Items from a dataset
━━━━━━━━━━

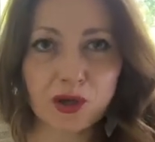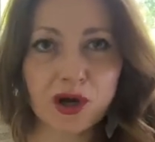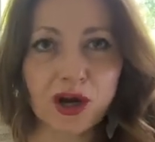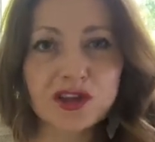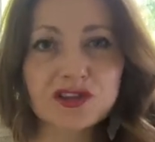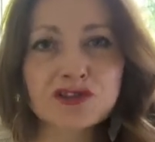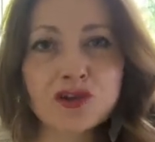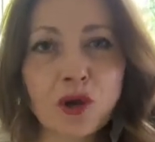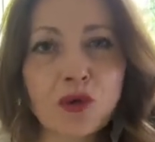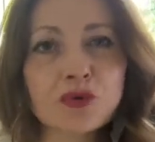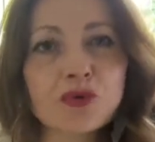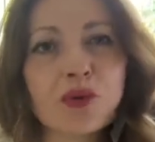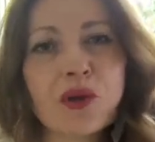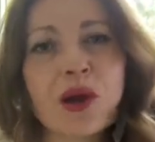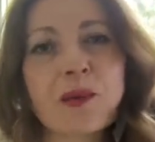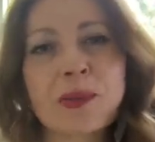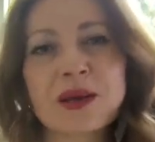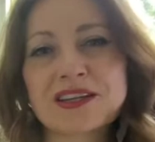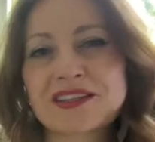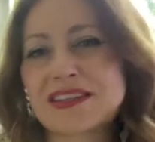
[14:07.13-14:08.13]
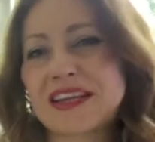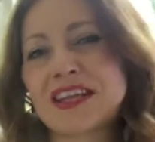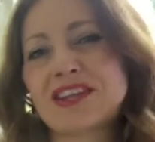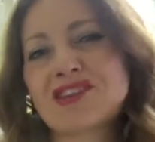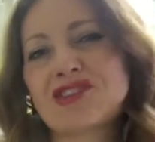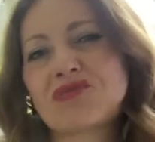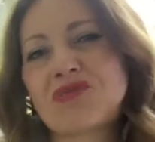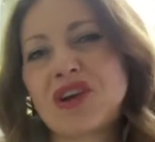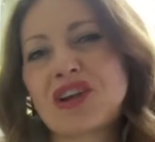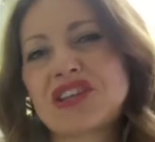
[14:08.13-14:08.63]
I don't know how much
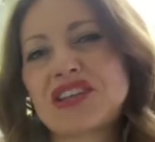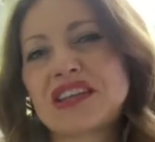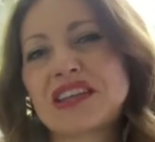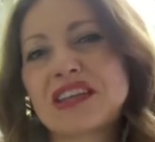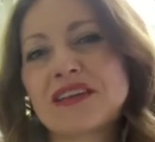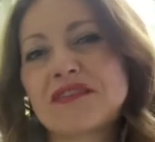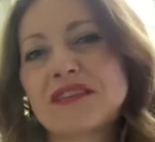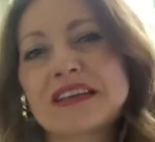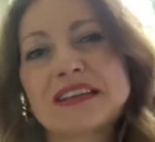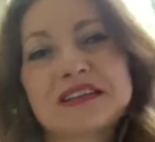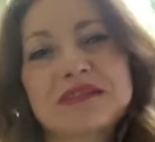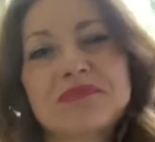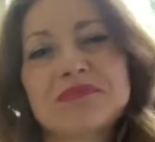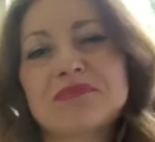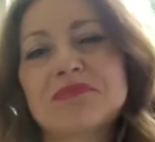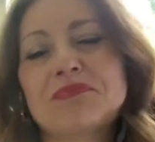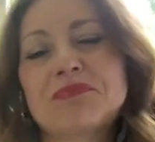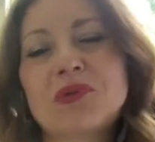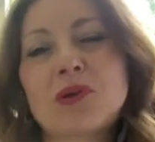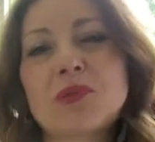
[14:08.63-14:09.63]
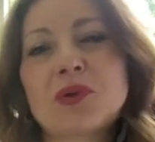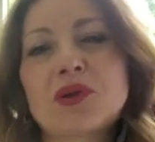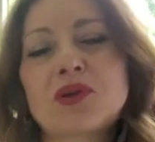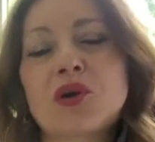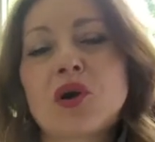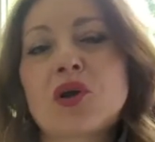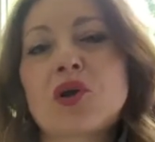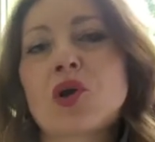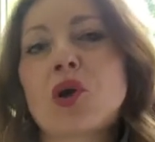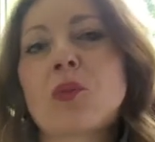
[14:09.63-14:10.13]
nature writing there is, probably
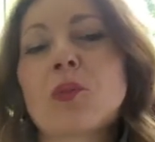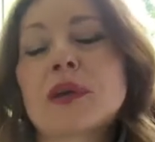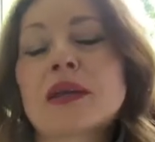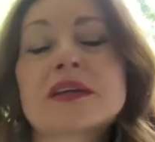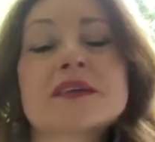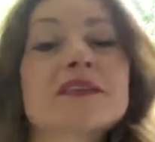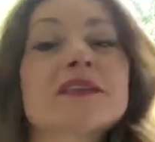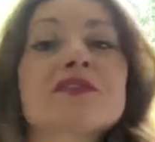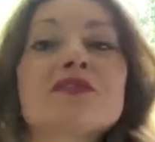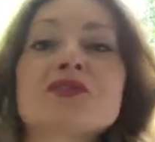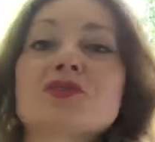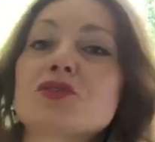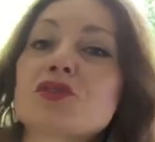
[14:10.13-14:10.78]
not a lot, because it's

━━━━━━━━━━

• _Your task_
Could you copy the lines above exactly and skip the images?

• _Solution to the problem_
[14:07.13-14:08.13]
[14:08.13-14:08.63]
I don't know how much
[14:08.63-14:09.63]
[14:09.63-14:10.13]
nature writing there is, probably
[14:10.13-14:10.78]
not a lot, because it's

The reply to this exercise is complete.